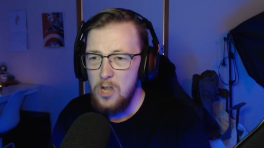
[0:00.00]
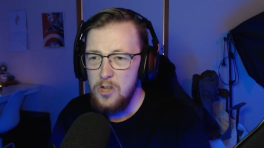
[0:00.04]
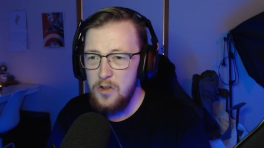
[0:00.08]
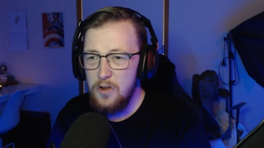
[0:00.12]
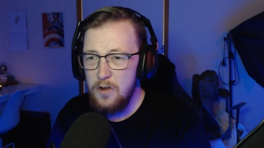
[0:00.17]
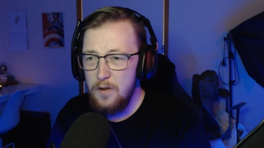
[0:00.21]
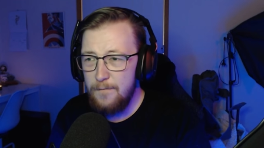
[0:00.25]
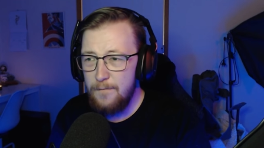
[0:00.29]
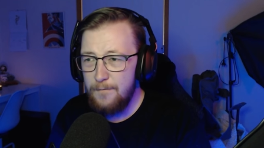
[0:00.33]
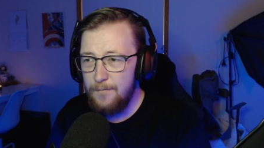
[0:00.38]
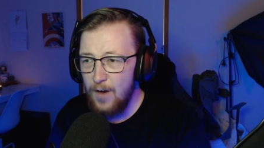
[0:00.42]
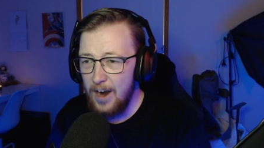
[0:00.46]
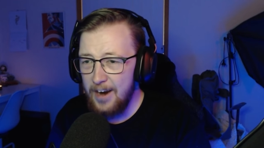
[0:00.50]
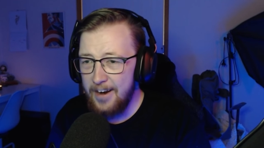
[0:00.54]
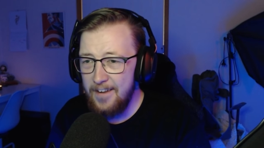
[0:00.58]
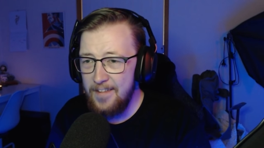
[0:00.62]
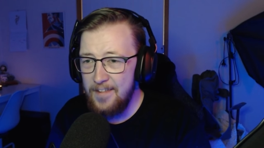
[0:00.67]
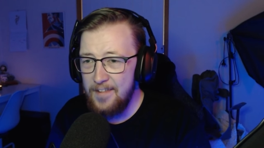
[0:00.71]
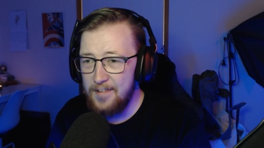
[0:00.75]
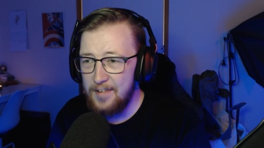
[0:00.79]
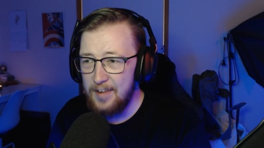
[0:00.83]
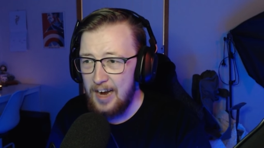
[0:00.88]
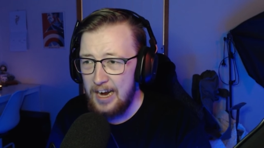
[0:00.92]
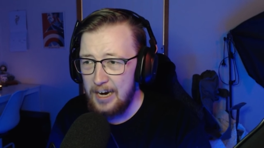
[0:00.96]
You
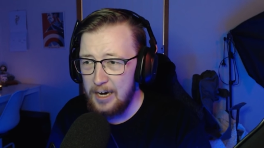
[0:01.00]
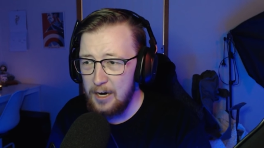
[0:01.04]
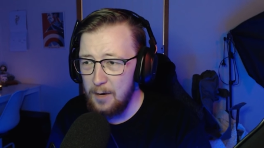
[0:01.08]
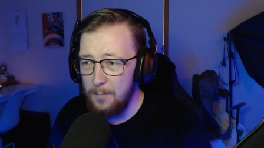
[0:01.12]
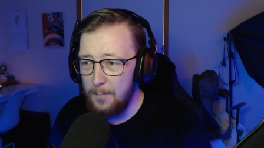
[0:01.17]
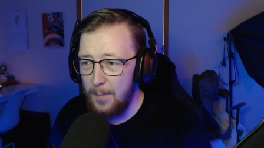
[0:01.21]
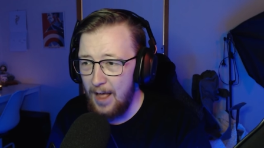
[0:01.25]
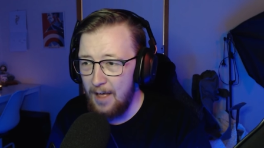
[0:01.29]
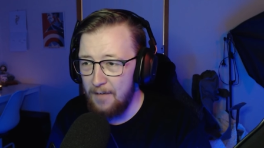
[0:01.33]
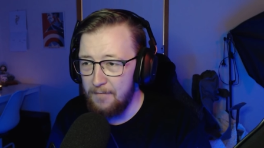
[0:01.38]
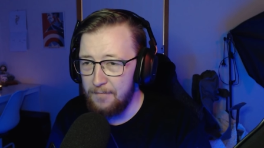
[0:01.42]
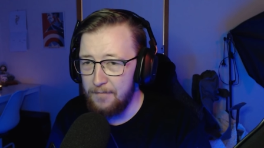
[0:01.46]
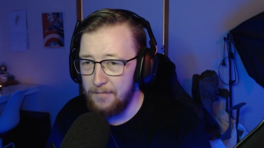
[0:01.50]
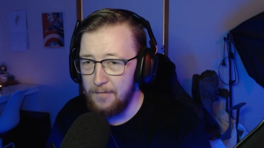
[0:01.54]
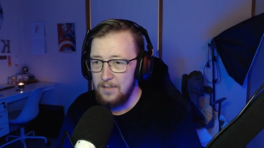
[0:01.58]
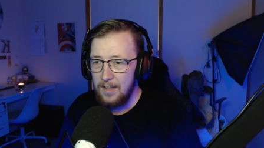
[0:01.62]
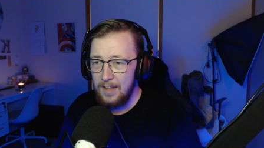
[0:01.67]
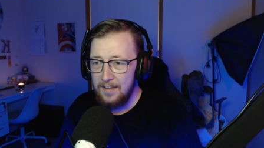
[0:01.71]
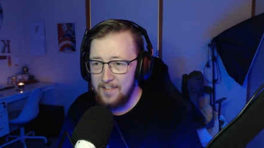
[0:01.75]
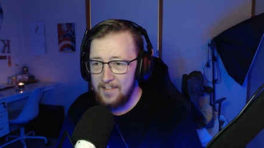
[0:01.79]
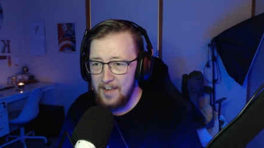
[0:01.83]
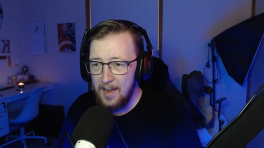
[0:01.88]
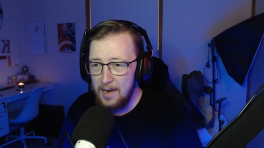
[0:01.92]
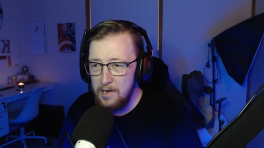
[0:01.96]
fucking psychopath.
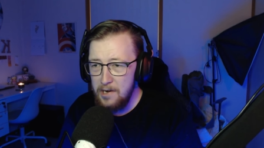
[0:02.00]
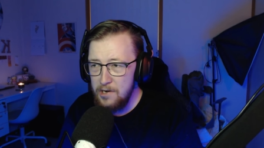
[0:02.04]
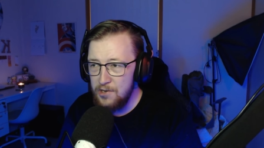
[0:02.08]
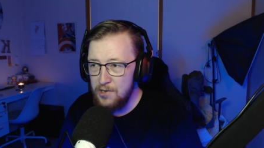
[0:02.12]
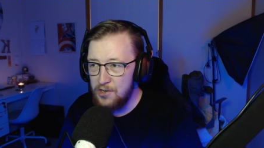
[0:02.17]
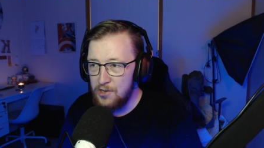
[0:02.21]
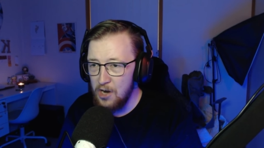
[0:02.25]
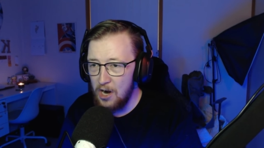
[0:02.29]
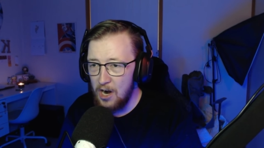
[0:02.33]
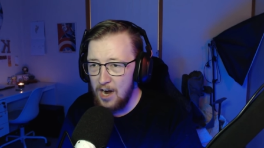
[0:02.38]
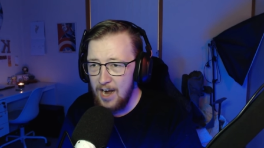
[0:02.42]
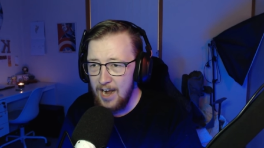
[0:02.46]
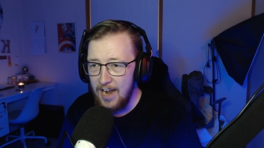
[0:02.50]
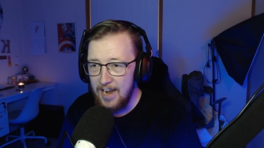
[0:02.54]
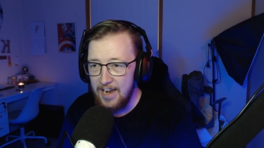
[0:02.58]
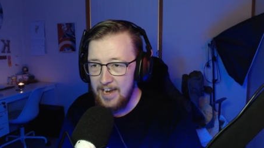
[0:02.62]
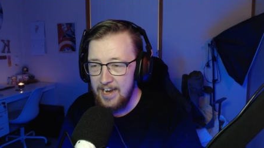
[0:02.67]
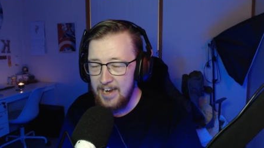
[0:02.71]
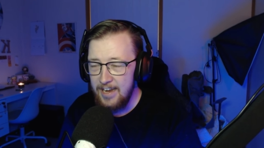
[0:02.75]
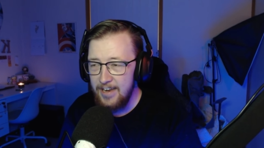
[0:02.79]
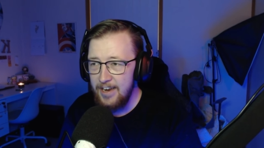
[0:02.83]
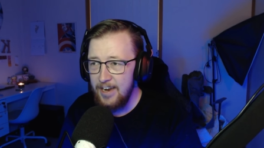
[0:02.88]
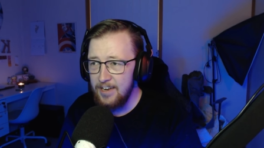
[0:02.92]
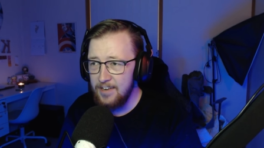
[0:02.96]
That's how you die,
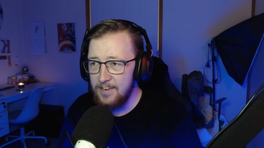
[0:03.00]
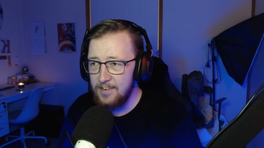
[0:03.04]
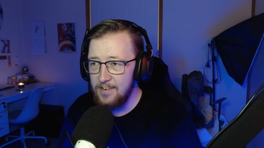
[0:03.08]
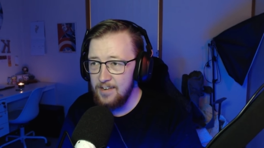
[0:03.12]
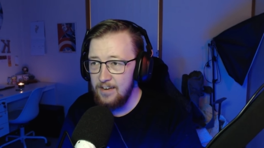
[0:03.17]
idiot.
■ ■ ■ ■ ■
▶ _EXERCISE DESCRIPTION_:
All entries, top to bottom, should be retyped exactly; the pictures should not be.

▶ _FINAL ANSWER_:
[0:00.00]
[0:00.04]
[0:00.08]
[0:00.12]
[0:00.17]
[0:00.21]
[0:00.25]
[0:00.29]
[0:00.33]
[0:00.38]
[0:00.42]
[0:00.46]
[0:00.50]
[0:00.54]
[0:00.58]
[0:00.62]
[0:00.67]
[0:00.71]
[0:00.75]
[0:00.79]
[0:00.83]
[0:00.88]
[0:00.92]
[0:00.96]
You
[0:01.00]
[0:01.04]
[0:01.08]
[0:01.12]
[0:01.17]
[0:01.21]
[0:01.25]
[0:01.29]
[0:01.33]
[0:01.38]
[0:01.42]
[0:01.46]
[0:01.50]
[0:01.54]
[0:01.58]
[0:01.62]
[0:01.67]
[0:01.71]
[0:01.75]
[0:01.79]
[0:01.83]
[0:01.88]
[0:01.92]
[0:01.96]
fucking psychopath.
[0:02.00]
[0:02.04]
[0:02.08]
[0:02.12]
[0:02.17]
[0:02.21]
[0:02.25]
[0:02.29]
[0:02.33]
[0:02.38]
[0:02.42]
[0:02.46]
[0:02.50]
[0:02.54]
[0:02.58]
[0:02.62]
[0:02.67]
[0:02.71]
[0:02.75]
[0:02.79]
[0:02.83]
[0:02.88]
[0:02.92]
[0:02.96]
That's how you die,
[0:03.00]
[0:03.04]
[0:03.08]
[0:03.12]
[0:03.17]
idiot.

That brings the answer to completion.